Le projet intitulé «Lapin blanc» se caractérise par une volumétrie inspirée des grandes structures aux toitures généreuses, typiques de l’architecture rurale jurassienne. Tirant parti du dénivelé existant, les architectes répartissent le programme des deux côtés du bâtiment entièrement construit en ossature de bois préfabriquée montée sur un socle en béton armé. «On parque en haut, côté accueil et billetterie, et on descend vers le front de neige et la partie restaurant située plein sud par un large escalier protégé à l’air libre, laisse imaginer l’architecte. Comme dans Alice au pays des merveilles, on change de monde en empruntant ce passage qui mène des choses rébarbatives, comme se parquer et faire la queue vers les plaisirs de la glisse, et la contemplation du paysage, dans une transparence absolue, avec des vitrages reliant sol et plafond face à une grande terrasse couverte par l’avant-toit imposant.»


«Ces nouveaux objets reflètent l’évolution du rapport à la montagne»

Inès Lamunière, architecte et professeure EPFL qui s’est penchée sur plusieurs cas de stations de ski, notamment Verbier.

Le Temps: Assiste-t-on à un nouvel élan architectural en altitude?

Inès Lamunière: Il s’agit d’une deuxième vague. La première date des années 1970, en pleine industrialisation du ski dans toutes les grandes stations françaises et valaisannes, notamment à Verbier, avec la station de départ des Ruinettes représentative du style brutaliste, assez futuriste pour l’époque. L’âge avancé de ces infrastructures, l’évolution des modes de vie en rapport à la montagne, le besoin augmenté de confort et une réflexion de mise en valeur des stations à l’année avec des commerces, restaurants, crèches, voire des espaces de travail, motivent une nouvelle génération de petits hubs agréables. Les cabanes d’altitude sont dans le même processus.

En quoi ces objets sont-ils intéressants pour les architectes?

Ils sont des prises de risque, parce qu’ils confrontent leurs auteurs à un paysage naturel reconnu comme extrêmement beau.
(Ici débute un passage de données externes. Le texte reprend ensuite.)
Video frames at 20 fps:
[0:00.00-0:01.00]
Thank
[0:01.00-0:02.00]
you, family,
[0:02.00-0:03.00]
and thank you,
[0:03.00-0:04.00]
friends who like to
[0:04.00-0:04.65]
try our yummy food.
Y ajouter un élément bâti est un sacré défi, d’où la diversité des réponses plastiques et structurales apportées. Actuellement, on observe soit des stratégies intéressantes de dissimulation ou, à l’inverse, des gestes forts. Il n’y a pas une solution idéale, tout dépend des programmes et des lieux.
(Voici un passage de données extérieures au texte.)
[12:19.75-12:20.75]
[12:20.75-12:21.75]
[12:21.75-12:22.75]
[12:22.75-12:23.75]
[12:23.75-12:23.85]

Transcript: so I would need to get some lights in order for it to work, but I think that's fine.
Quels sont les exemples qui sortent du lot?

Les Norvégiens ou les Suédois ont beaucoup à nous apprendre sur le thème de l’architecture dans le paysage. Ils travaillent sur des notions de confort, de compréhension du climat environnant à la fois hostile et merveilleux. Dans les Alpes, les nouvelles petites gares d’Arosa sont intéressantes.

Ces projets font évoluer l’expérience de la montagne…
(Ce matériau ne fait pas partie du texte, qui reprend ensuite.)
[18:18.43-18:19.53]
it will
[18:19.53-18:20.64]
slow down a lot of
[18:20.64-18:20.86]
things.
Oui, d’où l’intérêt d’une diversité d’approches. Parfois, des architectures aux formes emblématiques, pourquoi pas un anneau panoramique autour du Säntis? Ou alors de l’extraordinaire dans le camouflage, voire des propositions plus minimales, moins confortables, qui nous pousseraient à réfléchir sur ce que c’est vraiment d’être à 2000 mètres, en ressentant le froid et le vertige. En résumé, des solutions variées qui vont de la bulle climatisée, microcosme parfaitement maîtrisé, à des choses plus ouvertes et exploratoires.